Having just turned 35, James Milner will have just one year left on his deal at Liverpool this summer, but has laid out his ambition to “be at the club as long as possible.”
Milner will soon conclude his sixth season with the Reds, having proved to be one of the bargain signings in the history of the club following his free transfer from Man City.
As vice-captain and Jurgen Klopp‘s second most-used player (234 games), the midfielder has been invaluable since joining in 2015, with only five players ahead of him in terms of both goals (25) and assists (39) under the current manager.
He has undeniably played a pivotal role in Liverpool’s resurgence, winning the Premier League, Champions League, Club World Cup and UEFA Super Cup, but due to his age, speculation is mounting over his future at Anfield.
The veteran signed a new two-and-a-half-year contract with the Reds at the end of 2019, and therefore will enter the final 12 months of his deal when the current campaign draws to a close.
Milner has been linked with a return to Leeds, but in an interview with Liverpool’s official website, he stressed his desire to “be at the club as long as possible.”
“Obviously there’s 38 games in a season – the tempo, the intensity and all these things, a lot can happen,” he said.
“So I’m not looking too far ahead really. Like I say, my concentration is on Liverpool and contributing as much as I can and be at the club as long as possible.
“I still feel good and still feel when the manager asks me to do a job, I can do it well.
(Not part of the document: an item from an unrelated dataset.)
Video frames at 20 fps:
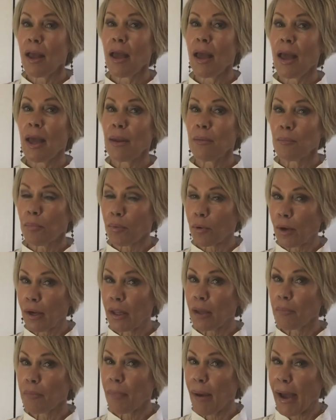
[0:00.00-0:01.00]
and bring
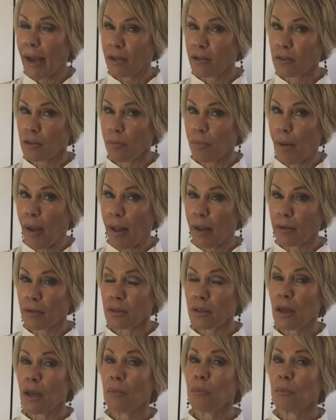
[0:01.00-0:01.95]
it back into balance.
Hopefully that can continue and I can keep contributing to the team.”
Milner’s game time has been markedly decreased over the past two seasons, but he has still been important as he fills a number of roles beyond his favoured berth in central midfield.
He outlined his “proving people wrong” mentality as key to his longevity, and though he admitted he has to take a “very short term” view at his age, he “still feels no different” to 10 years ago.
“Proving people wrong still, it has always been a big driver for me,” he continued.
“Every interview you do now your age is brought up. I still feel fine in myself, so why not push for as long as you can?
“You’re a long time retired, so I want to keep going and keep pushing myself.
“Obviously it’s very short term when you get to this age because anything can happen; we know that in football anyway, even when you’re younger.
“But so far I feel good, I still feel no different to what I did five, seven, eight, 10 years ago in terms of covering the distance in games and things like that. It’s no different. So, crack on.”